Однако ветераны Великой Отечественной войны существовали в качестве социально значимой группы задолго до того, как им удалось обзавестись собственной организацией, и вопреки тому, что вскоре после демобилизации их специальный статус был упразднен. Они продолжали требовать от государственных учреждений особого отношения к себе; они полагали, что их деревня, их семья, их город – все те, кого они защищали во время войны, – обязаны им за принесенные ими жертвы; они были убеждены, что имеют право на специальный статус, особое отношение, лучшую жизнь. В первое послевоенное десятилетие эти чувства, которые коренились в культурно опосредованном опыте войны, обычно не связывались с членством в «воображаемом сообществе» ветеранов: слово «я» произносилось ими чаще, чем слово «мы». В основе притязаний на особый статус в послевоенные годы лежали личное усилие и личная жертва каждого из них. Но совокупное выражение этих индивидуализированных чувств создавало социальную сущность, которая была столь же реальной, как и любая другая. Это было народное движение, которое условно можно назвать «группой заслуживающих»[51]
.Кому-то может показаться, что я выбрал слишком замысловатый способ, чтобы заявить о том очевидном факте, что ветераны – это, в сущности, выраженная поколенческая группа, и не более того. Действительно, хотя на фоне большей части послевоенной истории такое уравнивание кажется довольно странным, между двумя упомянутыми социальными феноменами все же есть некоторое сходство. Подобно представителям одного и того же поколения, советские ветераны отличались по социальному и культурному происхождению, а их ряды были столь же разнообразными, как и само советское общество; как и любое поколение, они делились по признакам пола и этничности, а также по политическим и идеологическим взглядам; наконец, в сходстве со всяким поколением, советские ветераны превратились из совокупности индивидов в узнаваемую социальную группу благодаря общему социокультурному опыту[52]

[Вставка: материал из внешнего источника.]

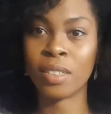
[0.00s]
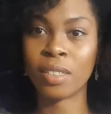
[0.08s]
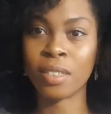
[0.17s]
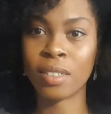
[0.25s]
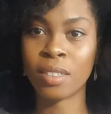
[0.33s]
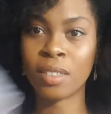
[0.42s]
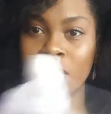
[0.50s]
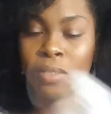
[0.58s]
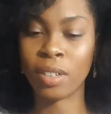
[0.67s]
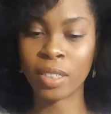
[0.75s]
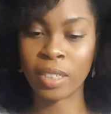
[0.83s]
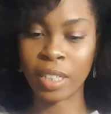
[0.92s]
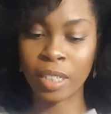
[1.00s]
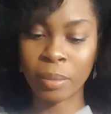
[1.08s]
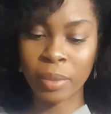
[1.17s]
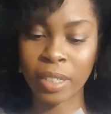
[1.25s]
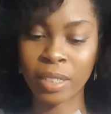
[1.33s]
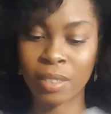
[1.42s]
is still quite cheap.
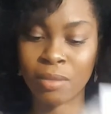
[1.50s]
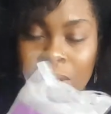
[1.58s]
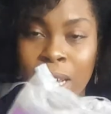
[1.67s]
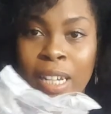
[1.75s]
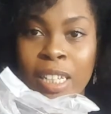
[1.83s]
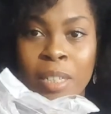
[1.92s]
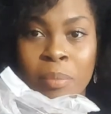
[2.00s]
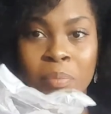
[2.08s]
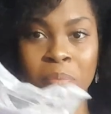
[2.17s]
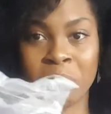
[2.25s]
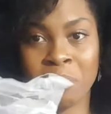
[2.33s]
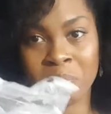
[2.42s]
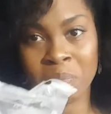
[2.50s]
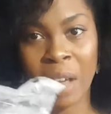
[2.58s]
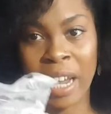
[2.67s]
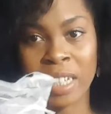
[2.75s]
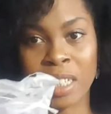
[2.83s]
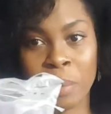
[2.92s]
It's 80,
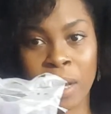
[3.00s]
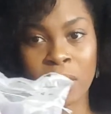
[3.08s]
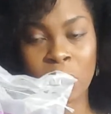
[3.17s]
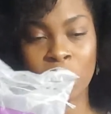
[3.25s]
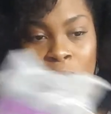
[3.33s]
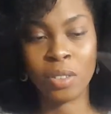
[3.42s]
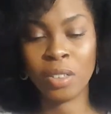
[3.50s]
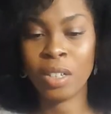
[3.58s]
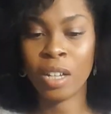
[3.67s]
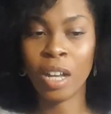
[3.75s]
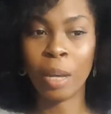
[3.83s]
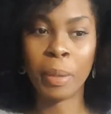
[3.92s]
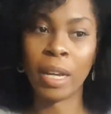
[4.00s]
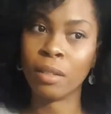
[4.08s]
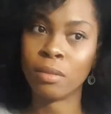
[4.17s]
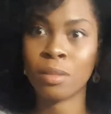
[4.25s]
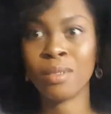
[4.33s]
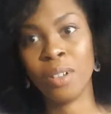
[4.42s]
80 pounds for a
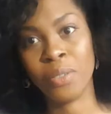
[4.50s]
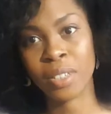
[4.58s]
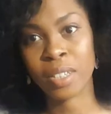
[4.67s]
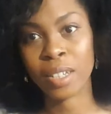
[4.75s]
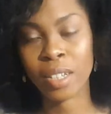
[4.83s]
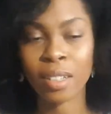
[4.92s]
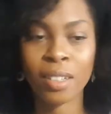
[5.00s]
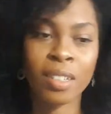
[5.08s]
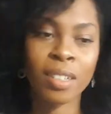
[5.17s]
pound, obviously,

. Однако если британских, немецких или французских ветеранов, сражавшихся на полях Первой мировой войны, действительно с легкостью можно назвать ровесниками, спаянными общим фронтовым опытом, то в отношении советских ветеранов Второй мировой войны подобный подход не сработает[53]. Бесспорно, большинство солдат, воевавших в рядах Красной армии, были молодыми людьми – но мало кто из этой молодежи смог выжить[54]. Ведь наиболее молодые заплатили за кампанию против вермахта дороже всех; официальная статистика свидетельствует, что 40 % демографических потерь, понесенных советскими вооруженными силами, пришлись на возрастную группу до 25 лет[55]. По словам Кэтрин Мерридейл, из мужчин, родившихся в 1921 году, «до 90 % погибли»[56]. Из-за таких потерь молодые ветераны составили явное меньшинство среди тех, кто остался в живых, отслужив в Красной армии в военные годы.